### [Assigned task]
Repeat exactly the lines below, from the line containing "[00:00:15.10]" through the last line, both included. Leave out any pictures.

### [Available data]

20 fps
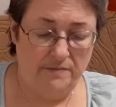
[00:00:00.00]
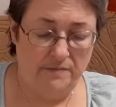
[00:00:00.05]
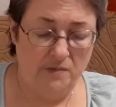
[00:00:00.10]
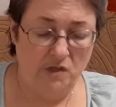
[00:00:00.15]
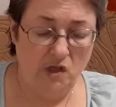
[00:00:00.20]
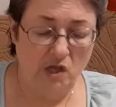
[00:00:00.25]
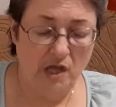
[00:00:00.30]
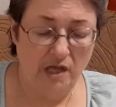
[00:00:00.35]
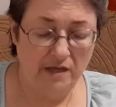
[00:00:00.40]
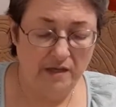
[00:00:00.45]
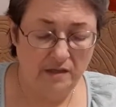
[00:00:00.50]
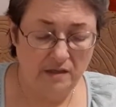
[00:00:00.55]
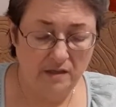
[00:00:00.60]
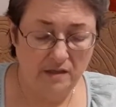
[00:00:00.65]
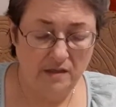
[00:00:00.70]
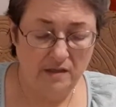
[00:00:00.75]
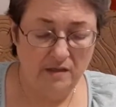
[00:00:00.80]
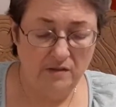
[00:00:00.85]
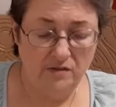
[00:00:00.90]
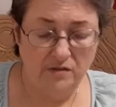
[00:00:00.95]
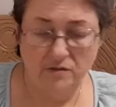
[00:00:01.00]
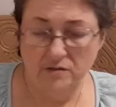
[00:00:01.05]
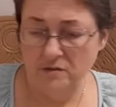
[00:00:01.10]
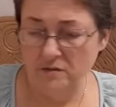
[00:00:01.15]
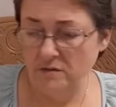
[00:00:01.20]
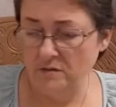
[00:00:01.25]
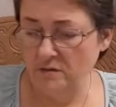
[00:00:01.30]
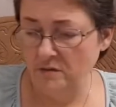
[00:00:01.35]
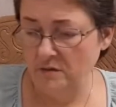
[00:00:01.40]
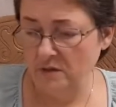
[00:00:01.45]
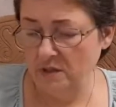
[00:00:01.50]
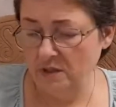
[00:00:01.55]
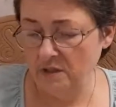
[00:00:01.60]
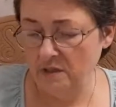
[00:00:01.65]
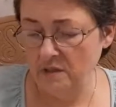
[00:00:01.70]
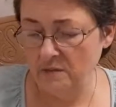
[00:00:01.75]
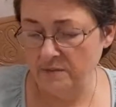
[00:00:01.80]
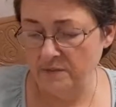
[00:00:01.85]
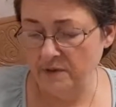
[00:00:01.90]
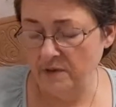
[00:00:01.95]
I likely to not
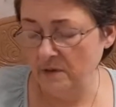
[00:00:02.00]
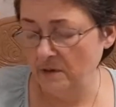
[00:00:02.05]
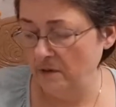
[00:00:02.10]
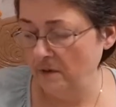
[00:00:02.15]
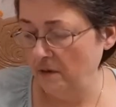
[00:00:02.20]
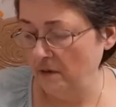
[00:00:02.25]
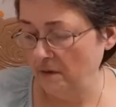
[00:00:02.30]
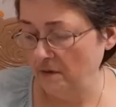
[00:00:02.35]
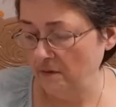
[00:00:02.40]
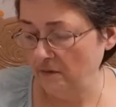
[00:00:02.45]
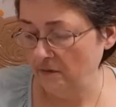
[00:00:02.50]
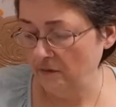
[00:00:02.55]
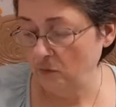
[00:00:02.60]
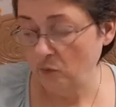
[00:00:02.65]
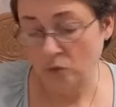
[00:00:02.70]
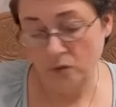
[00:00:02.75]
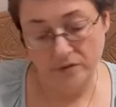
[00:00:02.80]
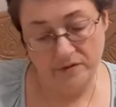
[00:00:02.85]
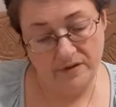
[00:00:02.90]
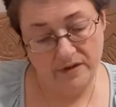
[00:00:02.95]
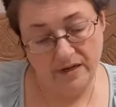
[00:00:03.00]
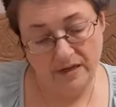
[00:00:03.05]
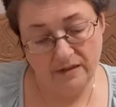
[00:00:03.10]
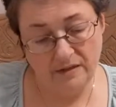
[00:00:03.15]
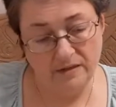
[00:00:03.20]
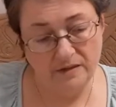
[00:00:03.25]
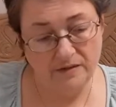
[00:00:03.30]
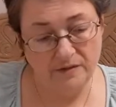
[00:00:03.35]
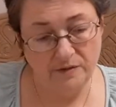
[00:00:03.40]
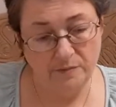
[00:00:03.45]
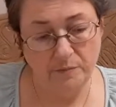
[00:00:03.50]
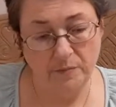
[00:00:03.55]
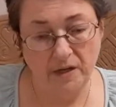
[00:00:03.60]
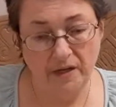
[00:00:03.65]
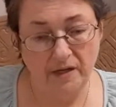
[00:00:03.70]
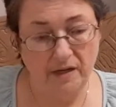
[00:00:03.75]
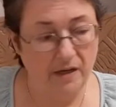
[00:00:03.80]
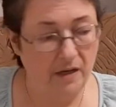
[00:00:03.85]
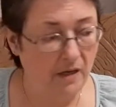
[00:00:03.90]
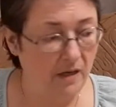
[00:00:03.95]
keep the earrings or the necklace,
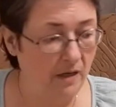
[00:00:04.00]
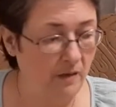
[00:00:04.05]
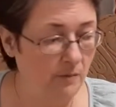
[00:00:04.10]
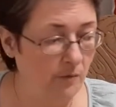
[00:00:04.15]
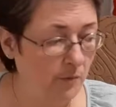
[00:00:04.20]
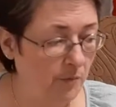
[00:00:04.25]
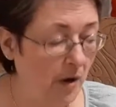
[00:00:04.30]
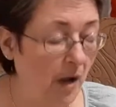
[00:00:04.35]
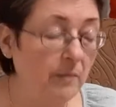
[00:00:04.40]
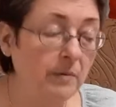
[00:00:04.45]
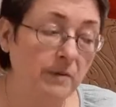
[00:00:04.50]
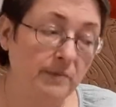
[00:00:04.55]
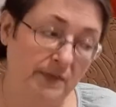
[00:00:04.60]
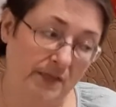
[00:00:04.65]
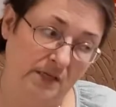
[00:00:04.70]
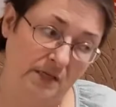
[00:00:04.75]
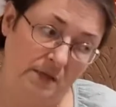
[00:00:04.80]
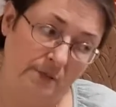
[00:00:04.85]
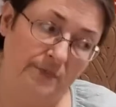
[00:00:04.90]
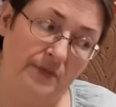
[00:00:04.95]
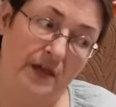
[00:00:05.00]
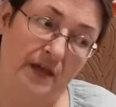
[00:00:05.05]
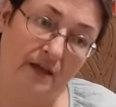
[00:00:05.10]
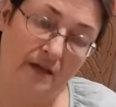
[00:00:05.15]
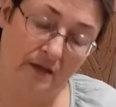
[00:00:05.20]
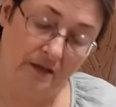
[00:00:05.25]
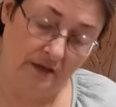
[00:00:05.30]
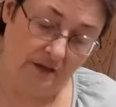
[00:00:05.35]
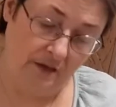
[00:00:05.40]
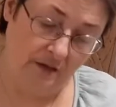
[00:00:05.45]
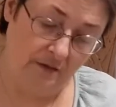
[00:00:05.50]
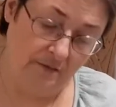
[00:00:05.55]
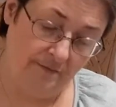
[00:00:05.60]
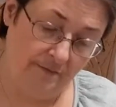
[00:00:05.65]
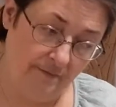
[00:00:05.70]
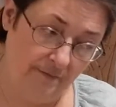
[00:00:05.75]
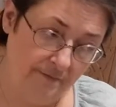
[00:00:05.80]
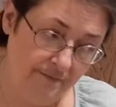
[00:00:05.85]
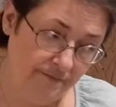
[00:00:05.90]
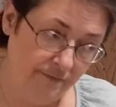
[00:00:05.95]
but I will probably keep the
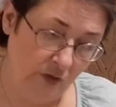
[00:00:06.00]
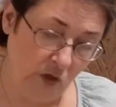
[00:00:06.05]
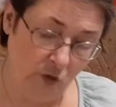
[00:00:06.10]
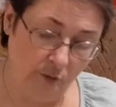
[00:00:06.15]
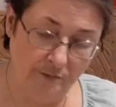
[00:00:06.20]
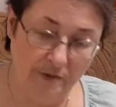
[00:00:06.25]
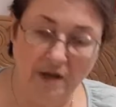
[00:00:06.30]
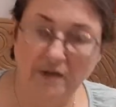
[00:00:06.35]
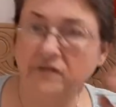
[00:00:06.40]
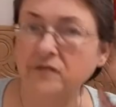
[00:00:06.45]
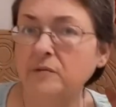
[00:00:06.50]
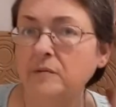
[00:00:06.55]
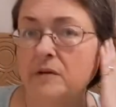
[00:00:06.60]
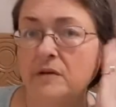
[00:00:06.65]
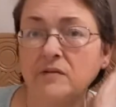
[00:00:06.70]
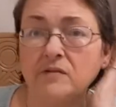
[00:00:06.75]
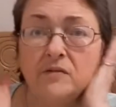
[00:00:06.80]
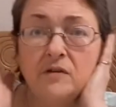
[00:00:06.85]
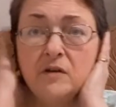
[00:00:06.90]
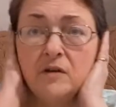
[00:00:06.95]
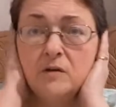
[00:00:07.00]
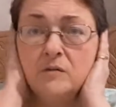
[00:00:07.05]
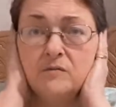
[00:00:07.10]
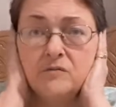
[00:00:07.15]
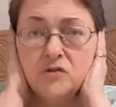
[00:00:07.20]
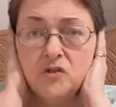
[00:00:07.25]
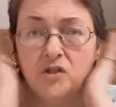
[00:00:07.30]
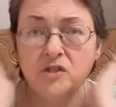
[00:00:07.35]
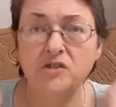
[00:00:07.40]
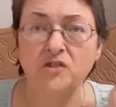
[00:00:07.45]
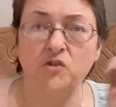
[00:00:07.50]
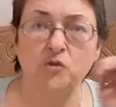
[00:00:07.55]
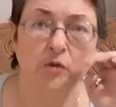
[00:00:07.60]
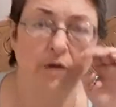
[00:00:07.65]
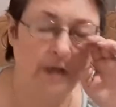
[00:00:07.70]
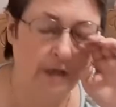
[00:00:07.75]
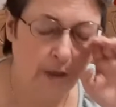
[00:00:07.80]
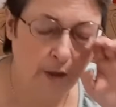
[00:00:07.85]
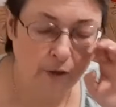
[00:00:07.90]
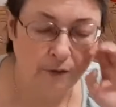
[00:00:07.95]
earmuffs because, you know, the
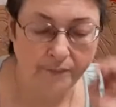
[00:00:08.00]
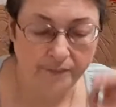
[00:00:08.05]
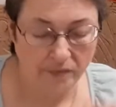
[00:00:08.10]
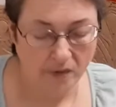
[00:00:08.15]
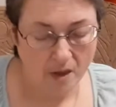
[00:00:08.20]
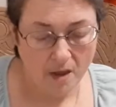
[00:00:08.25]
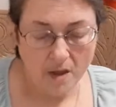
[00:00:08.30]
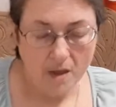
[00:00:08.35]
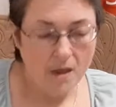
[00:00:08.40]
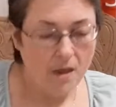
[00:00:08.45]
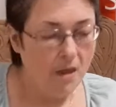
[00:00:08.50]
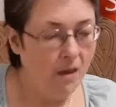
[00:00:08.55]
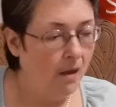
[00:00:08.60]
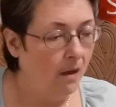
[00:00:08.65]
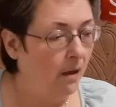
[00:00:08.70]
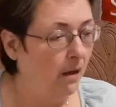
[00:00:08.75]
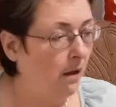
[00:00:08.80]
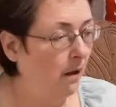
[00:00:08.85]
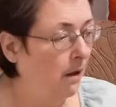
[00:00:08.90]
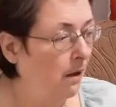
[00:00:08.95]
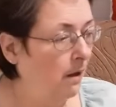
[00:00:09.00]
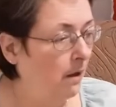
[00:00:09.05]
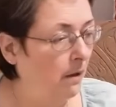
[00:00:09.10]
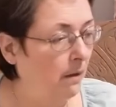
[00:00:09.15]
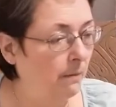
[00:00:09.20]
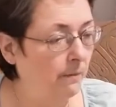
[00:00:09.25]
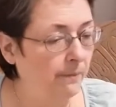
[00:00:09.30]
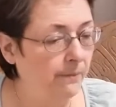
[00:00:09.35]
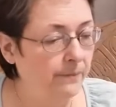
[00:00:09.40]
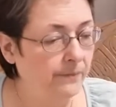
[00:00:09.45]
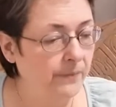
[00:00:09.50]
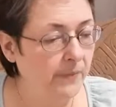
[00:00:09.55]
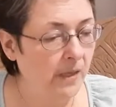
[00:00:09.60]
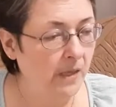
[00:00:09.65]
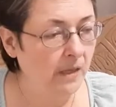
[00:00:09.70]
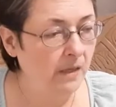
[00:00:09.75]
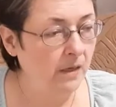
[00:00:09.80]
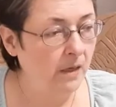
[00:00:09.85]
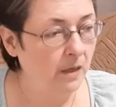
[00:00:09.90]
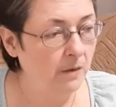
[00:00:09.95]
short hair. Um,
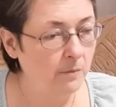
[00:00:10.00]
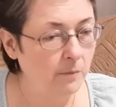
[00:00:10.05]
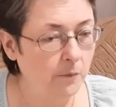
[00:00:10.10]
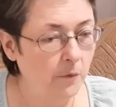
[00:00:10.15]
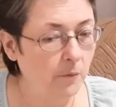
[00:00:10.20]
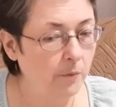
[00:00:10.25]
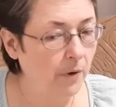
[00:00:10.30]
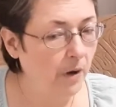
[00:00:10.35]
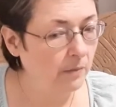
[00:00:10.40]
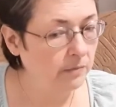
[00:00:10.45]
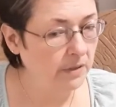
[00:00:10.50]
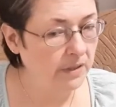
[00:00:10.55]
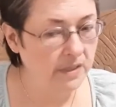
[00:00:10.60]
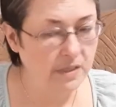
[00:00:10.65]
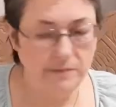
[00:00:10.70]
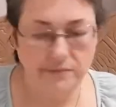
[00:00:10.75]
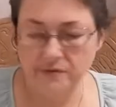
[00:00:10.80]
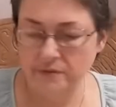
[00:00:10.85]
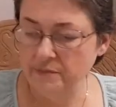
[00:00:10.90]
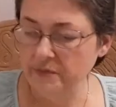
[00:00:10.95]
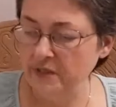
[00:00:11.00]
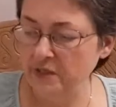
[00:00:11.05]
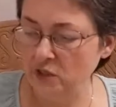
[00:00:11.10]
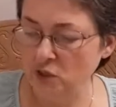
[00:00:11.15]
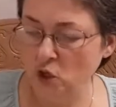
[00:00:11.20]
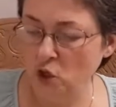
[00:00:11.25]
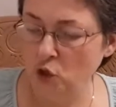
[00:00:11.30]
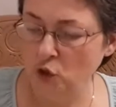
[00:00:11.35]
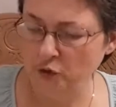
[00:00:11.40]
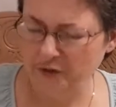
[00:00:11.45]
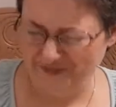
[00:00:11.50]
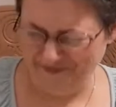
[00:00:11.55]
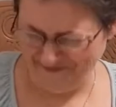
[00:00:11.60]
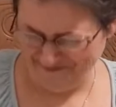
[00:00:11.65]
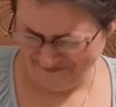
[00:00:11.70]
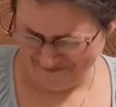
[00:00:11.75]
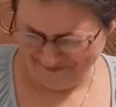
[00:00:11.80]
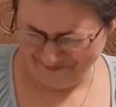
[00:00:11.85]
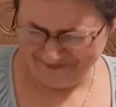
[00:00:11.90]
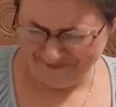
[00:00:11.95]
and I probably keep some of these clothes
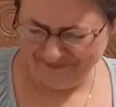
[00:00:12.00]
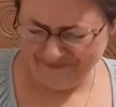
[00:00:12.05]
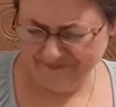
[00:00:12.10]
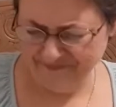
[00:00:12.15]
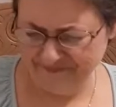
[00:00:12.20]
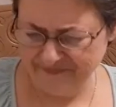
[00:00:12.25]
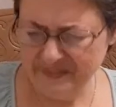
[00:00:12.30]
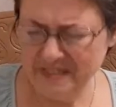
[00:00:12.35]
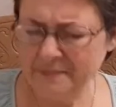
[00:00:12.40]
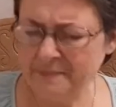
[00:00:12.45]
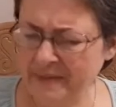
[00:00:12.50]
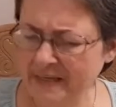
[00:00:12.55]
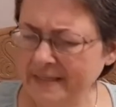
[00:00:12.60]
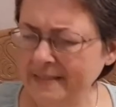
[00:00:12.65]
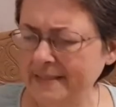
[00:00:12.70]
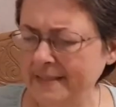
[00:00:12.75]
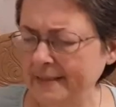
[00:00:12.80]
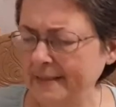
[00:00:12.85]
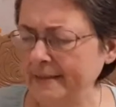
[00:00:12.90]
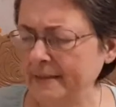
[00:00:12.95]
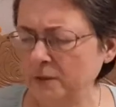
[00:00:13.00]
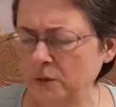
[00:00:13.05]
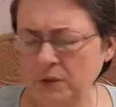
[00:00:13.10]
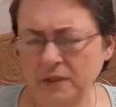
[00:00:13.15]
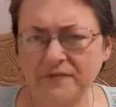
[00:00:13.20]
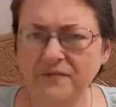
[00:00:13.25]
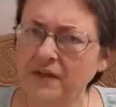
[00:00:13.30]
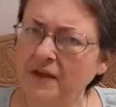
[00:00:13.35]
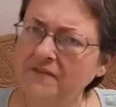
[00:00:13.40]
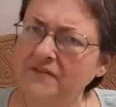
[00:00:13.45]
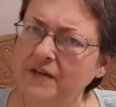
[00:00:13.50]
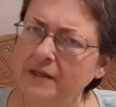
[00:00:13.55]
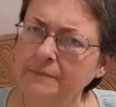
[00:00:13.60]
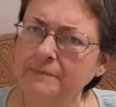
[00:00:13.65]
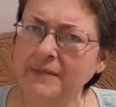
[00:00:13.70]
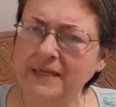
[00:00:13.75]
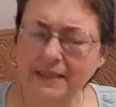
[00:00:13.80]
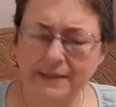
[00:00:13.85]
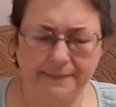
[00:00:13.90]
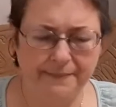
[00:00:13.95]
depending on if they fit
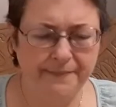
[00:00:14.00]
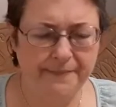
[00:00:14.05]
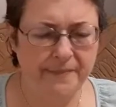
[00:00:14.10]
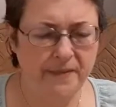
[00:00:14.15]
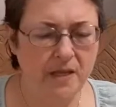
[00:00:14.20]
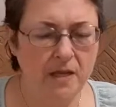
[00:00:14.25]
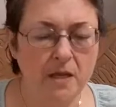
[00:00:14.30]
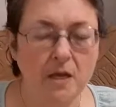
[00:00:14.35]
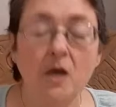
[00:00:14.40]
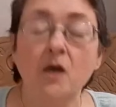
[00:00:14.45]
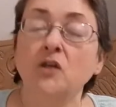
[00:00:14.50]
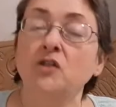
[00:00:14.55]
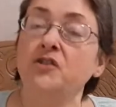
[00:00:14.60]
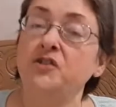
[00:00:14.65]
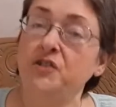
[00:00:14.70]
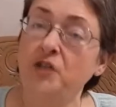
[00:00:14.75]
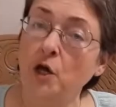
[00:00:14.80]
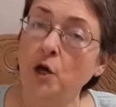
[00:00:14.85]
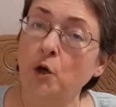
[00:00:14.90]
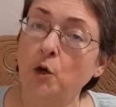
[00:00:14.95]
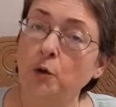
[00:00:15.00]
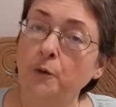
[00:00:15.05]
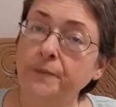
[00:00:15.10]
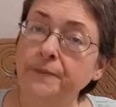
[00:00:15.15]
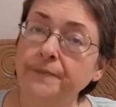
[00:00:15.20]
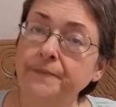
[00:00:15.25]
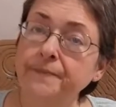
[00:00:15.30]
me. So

### [Written answer]
[00:00:15.10]
[00:00:15.15]
[00:00:15.20]
[00:00:15.25]
[00:00:15.30]
me. So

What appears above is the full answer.